Maybe that is why it bugs me to see this huge spectacle we are making over Behram. It is totally contrary to what he would have wanted. For Behram hated hypocrisy. He hated long lectures. He hated politics and politicians. But, above all, Behram hated solemnity over what was simply inevitable. He was all about understatement, under-reaching. He loved hiding his light under a bushel, as they would say in Biblical times. That was his magic. That was his charm.

To turn the huge spotlight of fame on him today, when he is gone, is terribly unfair. What we should do, instead, is collect his writings and publish them. He deeply disliked television and the internet, he once told me, because he found them luring people away from the published word. Newspapers, he argued, were losing their sanctity. So the best tribute we can pay him is by enshrining his tiny but unique space in the world of journalism and keeping it alive in public memory so that others who want to walk that road in future may never feel too much alone.

In fact, that is his ultimate contribution. He lent voice to the ordinary man and his extraordinary concern for ordinary things. He legitimised their role in a society so desperately chasing the mirage of success and glory. He never ran down the over-achievers. He never questioned them. But he was clearly on the side of the small guy. That is what made him so enormously popular. His wit was his weapon. Not his anger. Nor his outrage.

The genteel world that Behram belonged to is quietly passing away. So is Mumbai as we once knew it. Even I, who once came in as an immigrant and now represent this amazing city in Parliament, can sense the change. The anger, the fierce ambition, the complete and total disregard for every institution that we once cherished is now eating into the soul of what was once the most charming city in India, as famous for its eateries and its wonderful culture as it was for its dynamic entrepreneurship and amazing energy.

In a sense, I am happy Behram has gone away. He would have found it increasingly difficult to cope with the violence, the anger, the angst, the hopelessness. And, ofcourse, the greed that is taking over so much of our life and politics.

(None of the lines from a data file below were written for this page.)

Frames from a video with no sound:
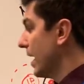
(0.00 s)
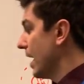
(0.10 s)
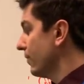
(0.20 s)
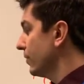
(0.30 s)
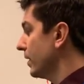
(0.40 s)

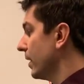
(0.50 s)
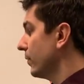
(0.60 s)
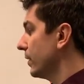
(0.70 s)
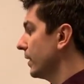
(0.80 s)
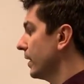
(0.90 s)
Every now
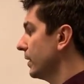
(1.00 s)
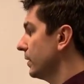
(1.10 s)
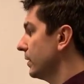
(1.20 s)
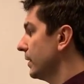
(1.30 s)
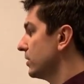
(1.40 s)
and
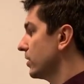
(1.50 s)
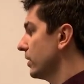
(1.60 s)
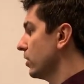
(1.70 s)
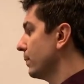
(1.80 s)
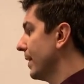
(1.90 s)
again, it's
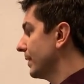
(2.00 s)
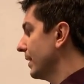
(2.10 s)
going to go back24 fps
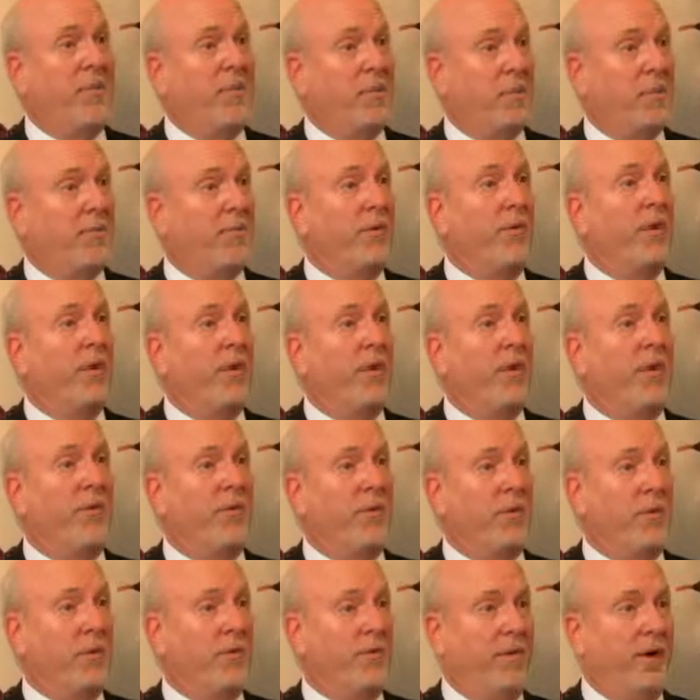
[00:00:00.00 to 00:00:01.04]
prefer
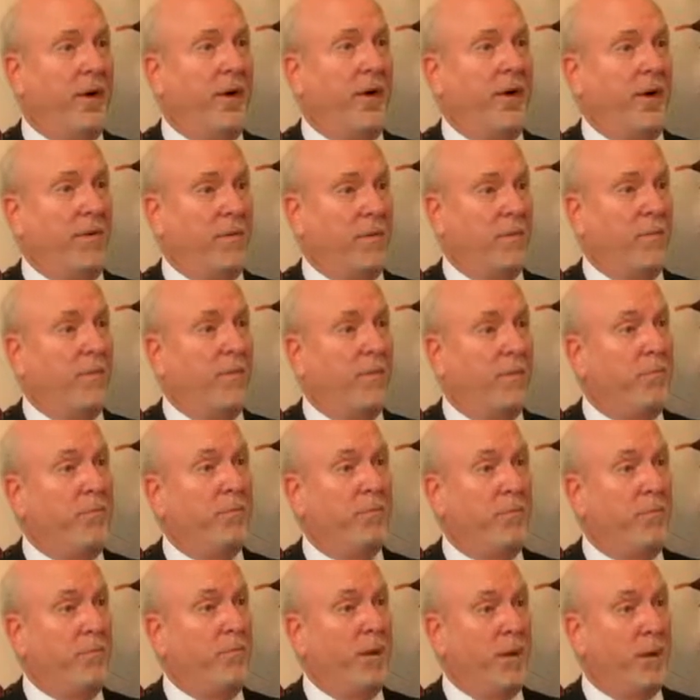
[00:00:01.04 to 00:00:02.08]
for various
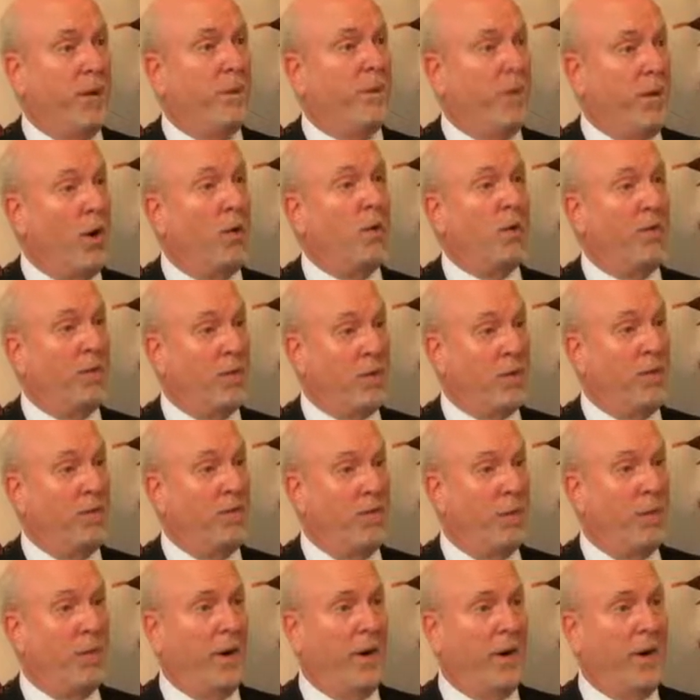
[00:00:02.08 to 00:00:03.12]
components of
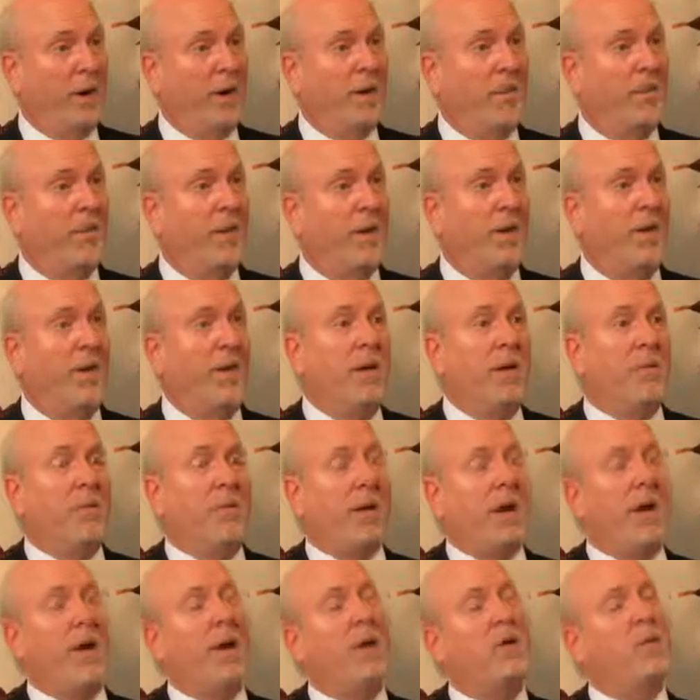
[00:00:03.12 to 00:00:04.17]
the wedding.
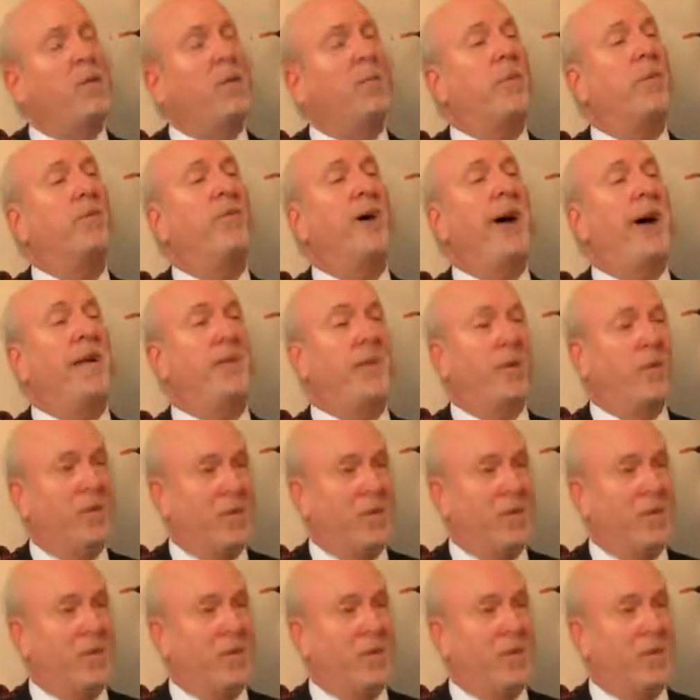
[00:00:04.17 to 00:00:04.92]
But I also provide them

For Behram, God bless him, had no violence in his heart, no anger, no angst, no hopelessness, and certainly no greed. He took life as it came and, when death came acalling, he did not protest overmuch either. He simply smiled and went away with the same insouciance he showed in his lifetime. That was his strength. That was his courage. And that is why we who loved him quietly in our hearts will continue to cherish his memories.